- _ASSIGNED TASK_: Would you give the listing back word for word once its pictures are removed?

- _RECORDS TO PROCESS_:
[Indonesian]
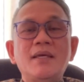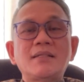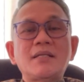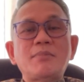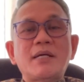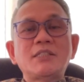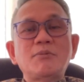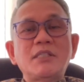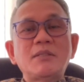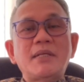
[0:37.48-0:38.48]
Dan bagi
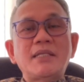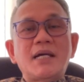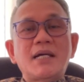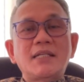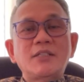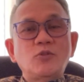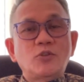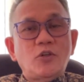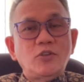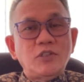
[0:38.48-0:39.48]
teman-teman yang akan
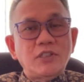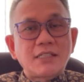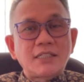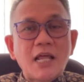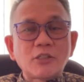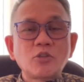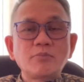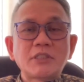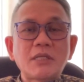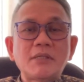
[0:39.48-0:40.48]
ikut konsultasi
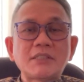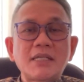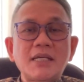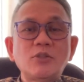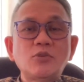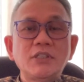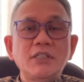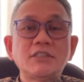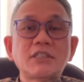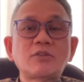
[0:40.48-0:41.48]
langsung bersama saya, ikuti
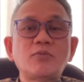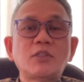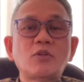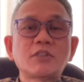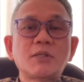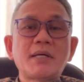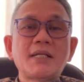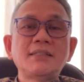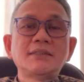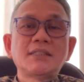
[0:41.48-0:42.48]
Insight with Dokter
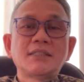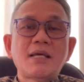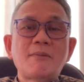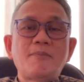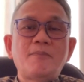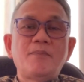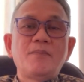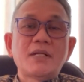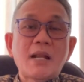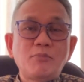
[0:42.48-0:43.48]
Paran setiap
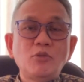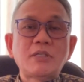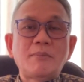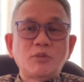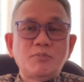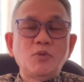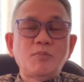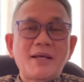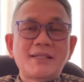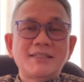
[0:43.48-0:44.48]
Rabu jam 10
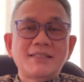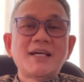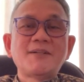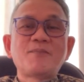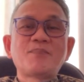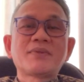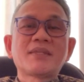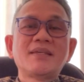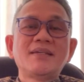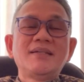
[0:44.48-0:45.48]
pagi ya.
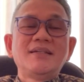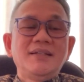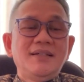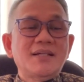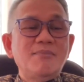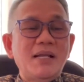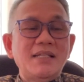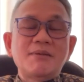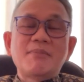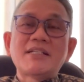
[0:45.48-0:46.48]

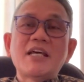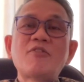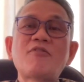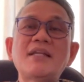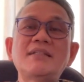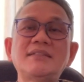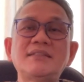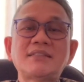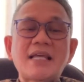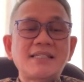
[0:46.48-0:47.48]
Kembali kepada
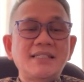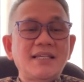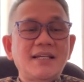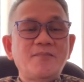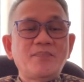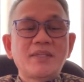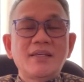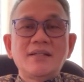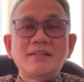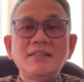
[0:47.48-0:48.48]
Evan Saki ya.
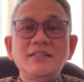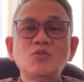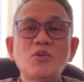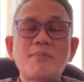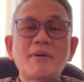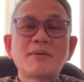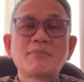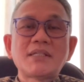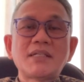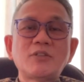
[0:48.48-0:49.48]
Di Surabaya yang
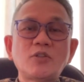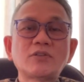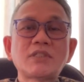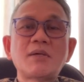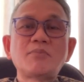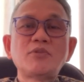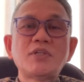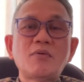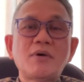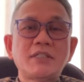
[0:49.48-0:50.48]
bertanya, dok saya
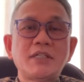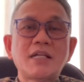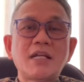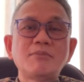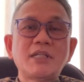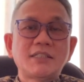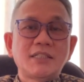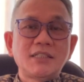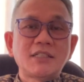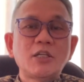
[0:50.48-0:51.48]
punya wasir dalam
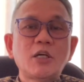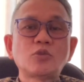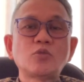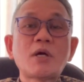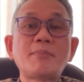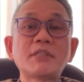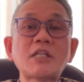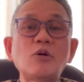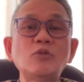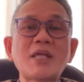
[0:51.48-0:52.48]
derajat 3 yang sudah
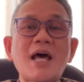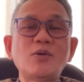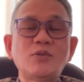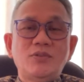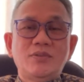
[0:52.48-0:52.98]
bertahun-tahun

- _SOLUTION FOR THIS PROBLEM_:
[Indonesian]
[0:37.48-0:38.48]
Dan bagi
[0:38.48-0:39.48]
teman-teman yang akan
[0:39.48-0:40.48]
ikut konsultasi
[0:40.48-0:41.48]
langsung bersama saya, ikuti
[0:41.48-0:42.48]
Insight with Dokter
[0:42.48-0:43.48]
Paran setiap
[0:43.48-0:44.48]
Rabu jam 10
[0:44.48-0:45.48]
pagi ya.
[0:45.48-0:46.48]

[0:46.48-0:47.48]
Kembali kepada
[0:47.48-0:48.48]
Evan Saki ya.
[0:48.48-0:49.48]
Di Surabaya yang
[0:49.48-0:50.48]
bertanya, dok saya
[0:50.48-0:51.48]
punya wasir dalam
[0:51.48-0:52.48]
derajat 3 yang sudah
[0:52.48-0:52.98]
bertahun-tahun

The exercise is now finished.